Back in 2008, back when he was a wild and reckless lad of 77, Morra was out on another magic motorcycle when he saw a hit and run car accident occur right in front of him. Elmer didn't even have to think to think. Gunning the throttle, the outraged biker chased down, cornered and put the kibosh on the culprit until the blue lights arrived. Fittingly for Florida, the hit and runner had just crashed into and crushed the life from some 77-year-old geezer in a golf cart. Not making a word of this up folks, I swear (altho we have a ton of motorcycle fatalities down here, bike bang-ups have a long way to go before they rival canals and golf carts as leading causes of death among Florida fossils).
Magic motorcycles? Because they are invisible. Sorry to lose old Elmer like that, but even if the kid wasn’t texting or yaking on his cell or packing a blunt or whatever, no way would he have ever seen someone on a two-wheeled vehicle. Hell, take it from me, no one ever sees the magic bike, motorized or not.
Odd—After watching “To Catch a Predator” reruns last night, I was just flirting with the notion of reporting on the lack of local news from the kiddie porn world this past week and how there were zero internet sex stings and how this, in and of itself, is such MAJOR NEWS here in southern Florida. But alas, the pervs, just in the tick of nime, rode to the rescue.
Over in--where else?--North Port yesterday a 39-year-old man was hauled away for stashing kiddie porn on his PC. The miscreant worked at--where else?--a local grade school.
Meanwhile, up near Tampa, a sweep this weekend also netted a rich haul of pervs. Eight over-sexed and under-smart wretches classified as “adults” showed up at the sting house on Saturday hoping to meet little kids for sex. Instead of sex with tots, however, every steaming dog pile was caught, cuffed and is now safely in jail, just a jerkin’ his gherkin to his depraved heart’s content.
Down here among the seniles and savages, it seems the well is never dry when it comes to sex-crazed degenerates who dream of kids as their sex pets. The kiddie porn industry is, unfortunately, always bullish down here and business is always booming.

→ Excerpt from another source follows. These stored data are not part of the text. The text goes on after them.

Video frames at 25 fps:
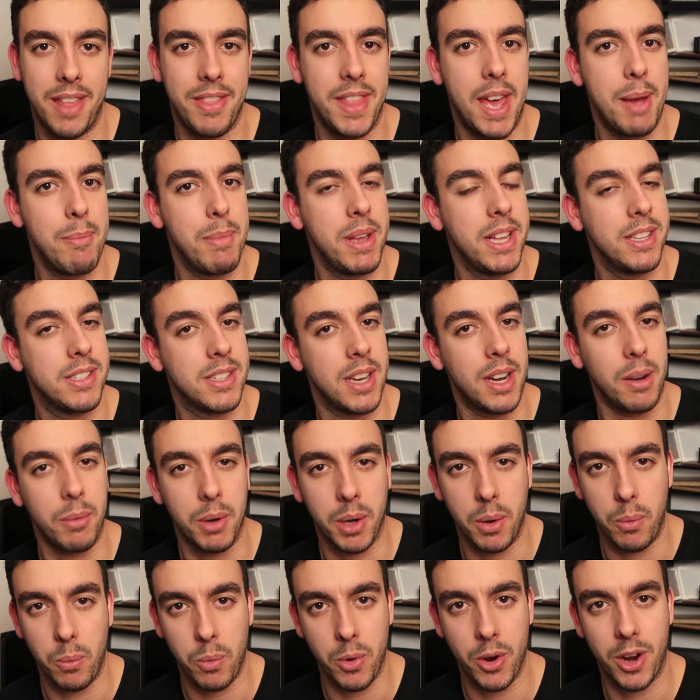And that means that I'm
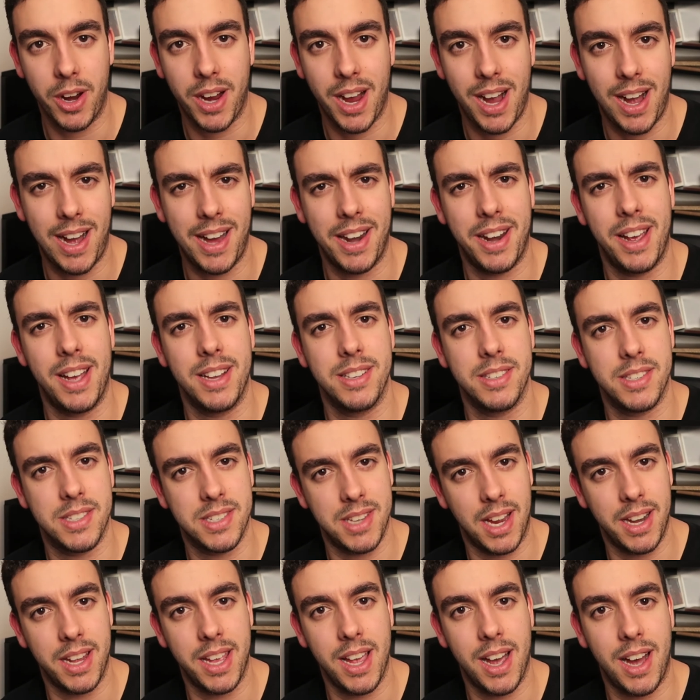going to work harder and
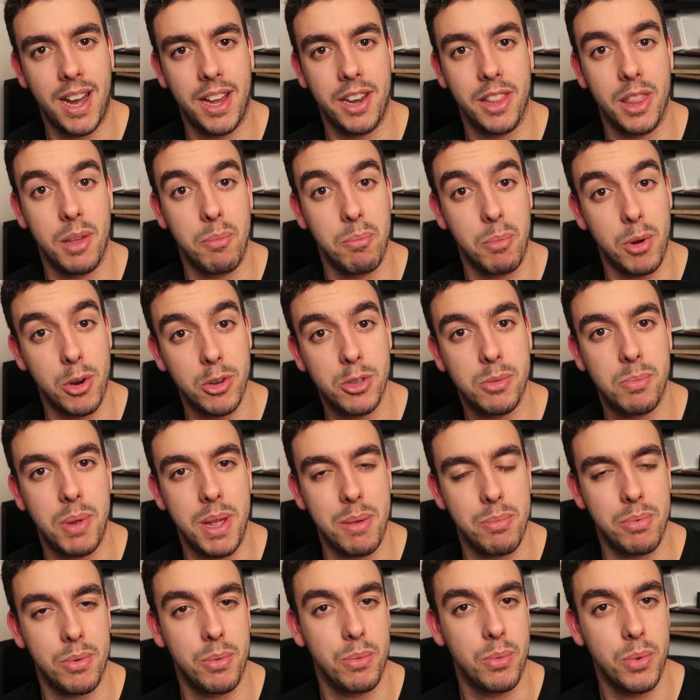study harder than most
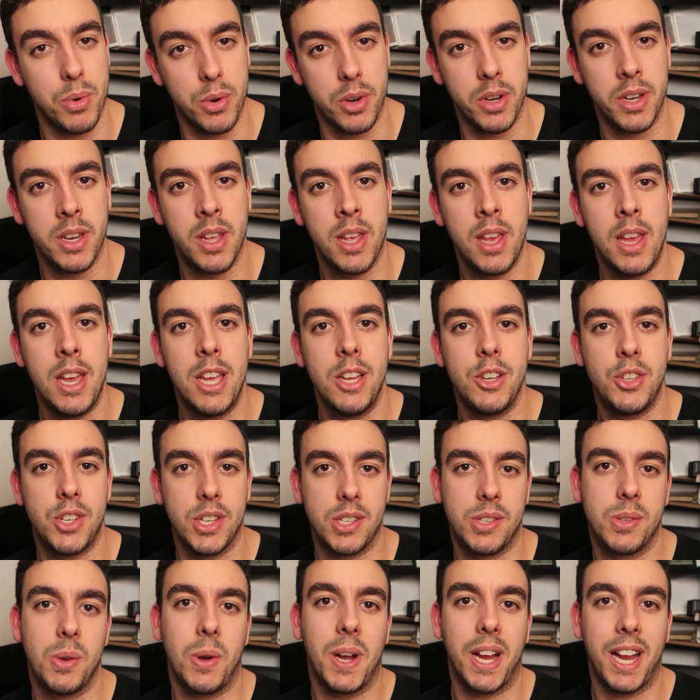people would
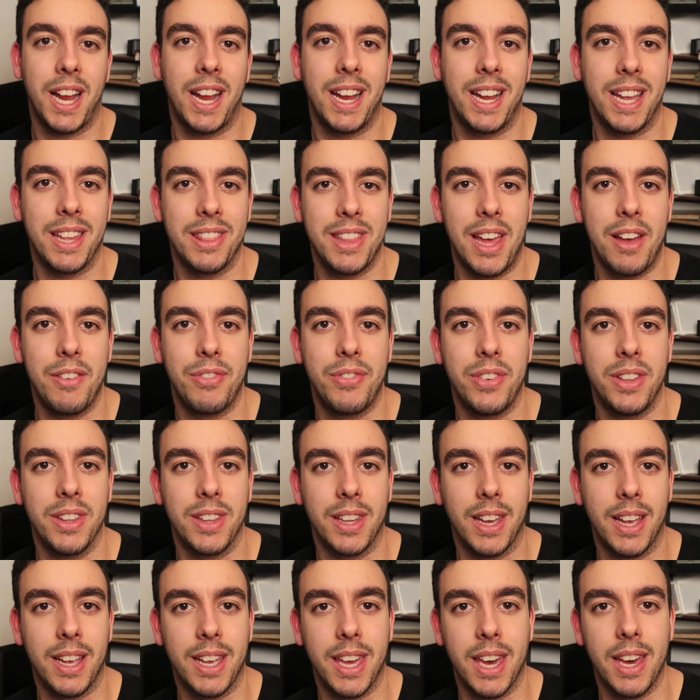just so I can get that
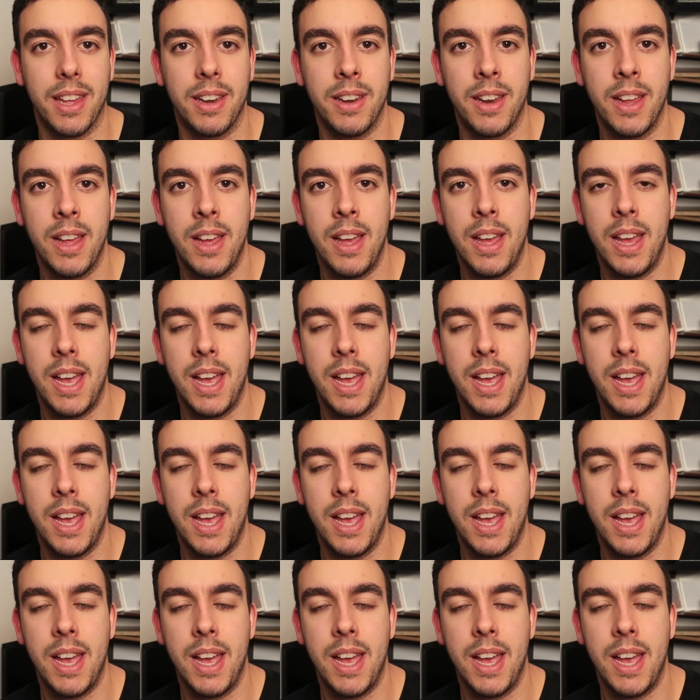feeling again.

Speaking of Booming Business--Judging by our local fish wrap one might assume that the so-called Jewish Holocaust had occurred just yesterday, rather than nearly 70 years ago. Seems a day seldom passes that we are not reminded how much the Jews have suffered in the past, poor dears. No less than two major features in yesterday’s paper alone. Guess the lead story of 250 mere mortals dying in a nightclub blaze down Brazil way was just too much competition for these ever-vigilant ghouls in the Holocaust Industry and they had to crank out some more sympathy to wring more bucks from whatever company or nation they are shaking down this week. Sorry. Anyone who creates an annual multi-billion dollar industry by beating us over the head with guilt and anyone who starts all sort of mischief in the Middle East and then reminds us how justified they are in grabbing land and murdering whoever they don't like is never going to wring any guilt, pity or money from me. Also, I have noticed over the years that whenever the Industry really dials up the Holocaust horror show that's when they commit some violent act somewhere in the world and use the same sympathy shtick as a smoke screen. Get ready.